GOOD FRIDAY TARGET DATE
The latest round of ‘extra time’ talks was announced after a legal deadline for calling an election was informally extended by Brokenshire at the end of last month. On Thursday, he announced a new deadline of Easter, with the goal of restoring Stormont if there is agreement by the time Westminster returns from its recess on Tuesday, April 18.
Brokenshire said the British government would consider a return to direct rule if the latest talks failed. Sinn Fein have said if there is no agreement then there will have to be an election.
SDLP leader Colum Eastwood said engagement in the talks had “ratcheted up significantly”, but added they they were “miles away from any deal”.
Sinn Fein northern leader Michelle O’Neill provided a more stark assessment of the latest round of discussions.
“We have seen no progress to date - nothing that we could report that’s anything significant,” she said.
Ms O’Neill said the main stumbling block in the way of a successful outcome is the refusal of the British government and the DUP to deliver on previous agreements.
She said legacy issues were proving the main sticking point, but that movement was also needed on equality issues. She said a deal to rescue the Stormont institutions was only possible if there was a “step change” in approach.
“We need the Irish government to step up to the plate and the British government to stop pandering to the DUP,” she said.

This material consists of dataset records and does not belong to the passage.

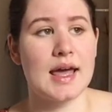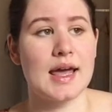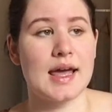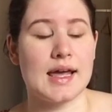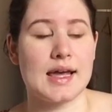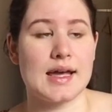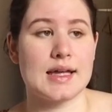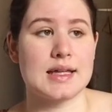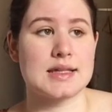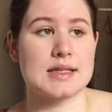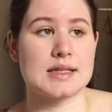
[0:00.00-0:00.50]

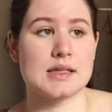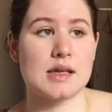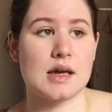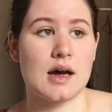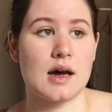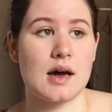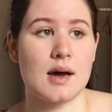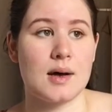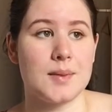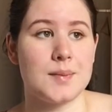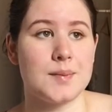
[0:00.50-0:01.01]
and
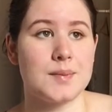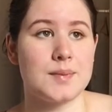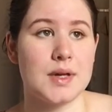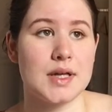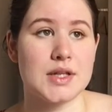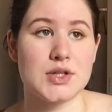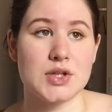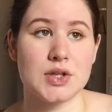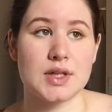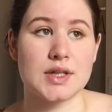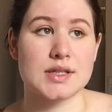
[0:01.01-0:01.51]
um,
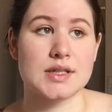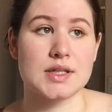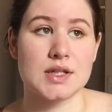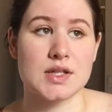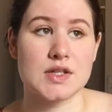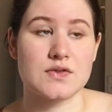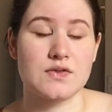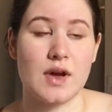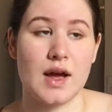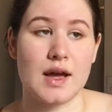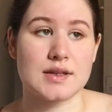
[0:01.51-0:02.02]
it took us there
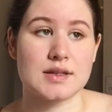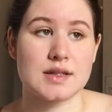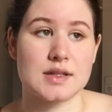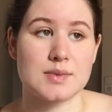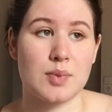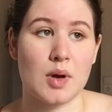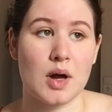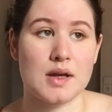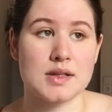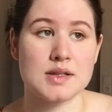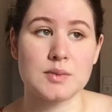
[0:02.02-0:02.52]
as fast as
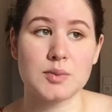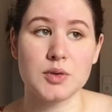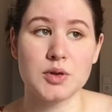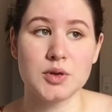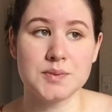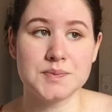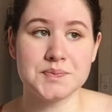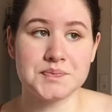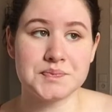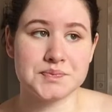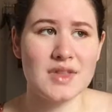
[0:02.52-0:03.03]

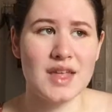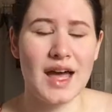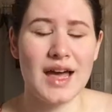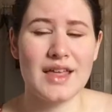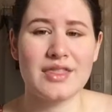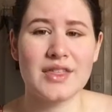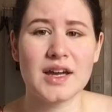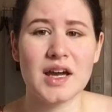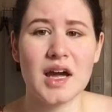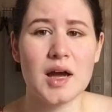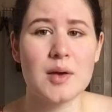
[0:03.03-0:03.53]
possible I
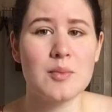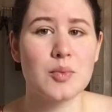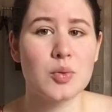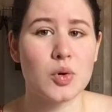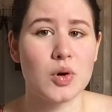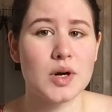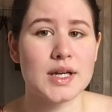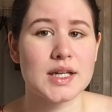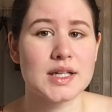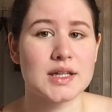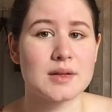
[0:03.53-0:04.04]
think I
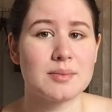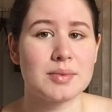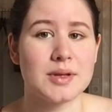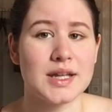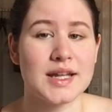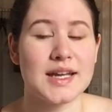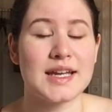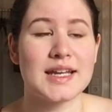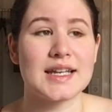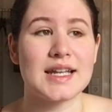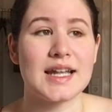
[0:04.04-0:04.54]
boarded the
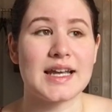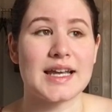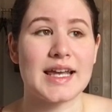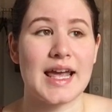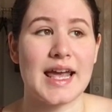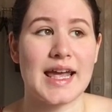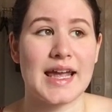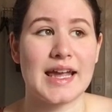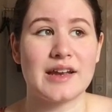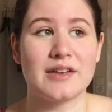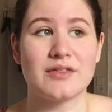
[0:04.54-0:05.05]
plane like
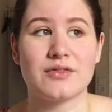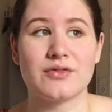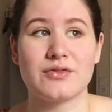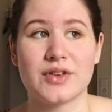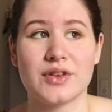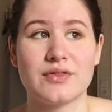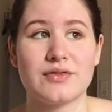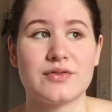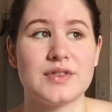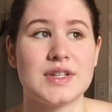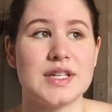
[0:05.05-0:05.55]

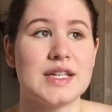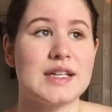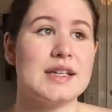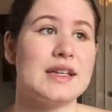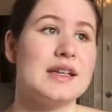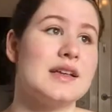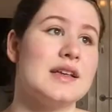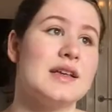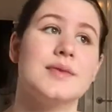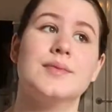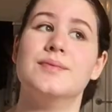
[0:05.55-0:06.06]

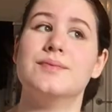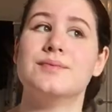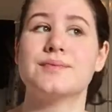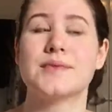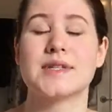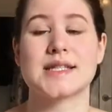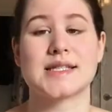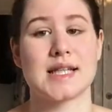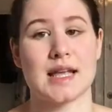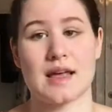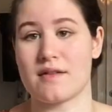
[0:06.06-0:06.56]

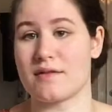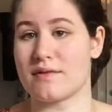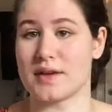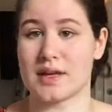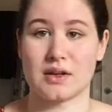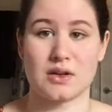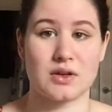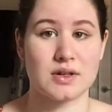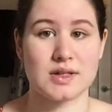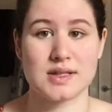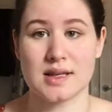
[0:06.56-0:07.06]

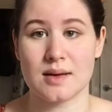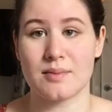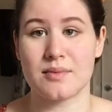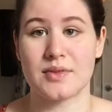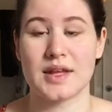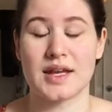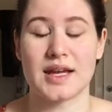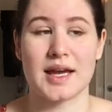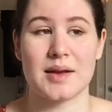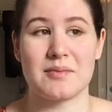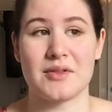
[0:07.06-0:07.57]
8:57 or
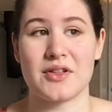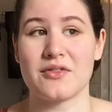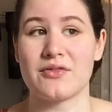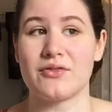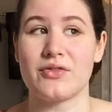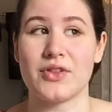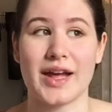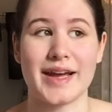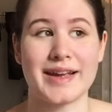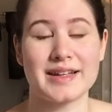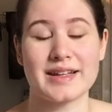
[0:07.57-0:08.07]
something and the
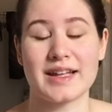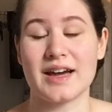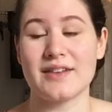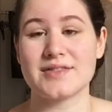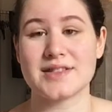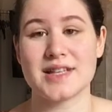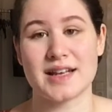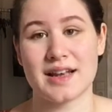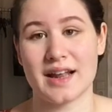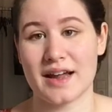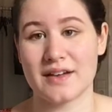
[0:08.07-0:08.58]
flight
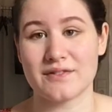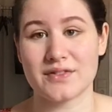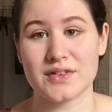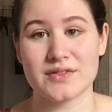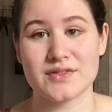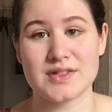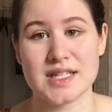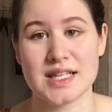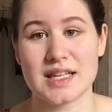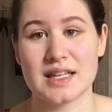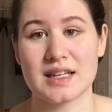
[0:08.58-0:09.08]
left at
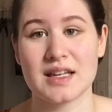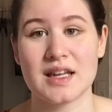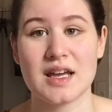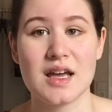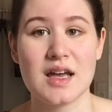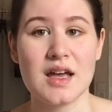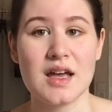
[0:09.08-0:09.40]
9:15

Speaking as talks concluded for the week, Mr Murphy said they “have all been about process and not about progress.” But he claimed that an agreement could be done on Monday “if there was a political will”.
He added: “All the parties recognised the step change needed here in the political process in terms of how the Executive works, does business and treats society.
“And apart from the DUP and the British Government, everybody else gets it. We need to see that change and agreements made previously implemented.”
Meanwhile, Gerry Adams warned that a new Stormont deal needs clear support from nationalists and republicans in the absence of the late Martin McGuinness.
Reflecting on Mr McGuinness’s passing, Mr Adams said: “I miss him in terms of the daily grind of the work that we’re doing, from 1972 this is the first talks process that he and I haven’t been together.
“But I miss him also at a personal level, deeply so. I reconciled myself to that because I know you have to go through a grieving process.”
The Sinn Fein president said any fresh agreement to restore the Six County administration needs to be “sustainable” following the death of the former deputy first minister, who had been the party’s strongest advocate for power-sharing.
He added: “When you have somebody as big and as strong and formidable as Martin he could carry that to a certain degree for the rest of us. Martin’s gone so even if we were able to cobble something together tomorrow it wouldn’t last so I want it to be sustainable.”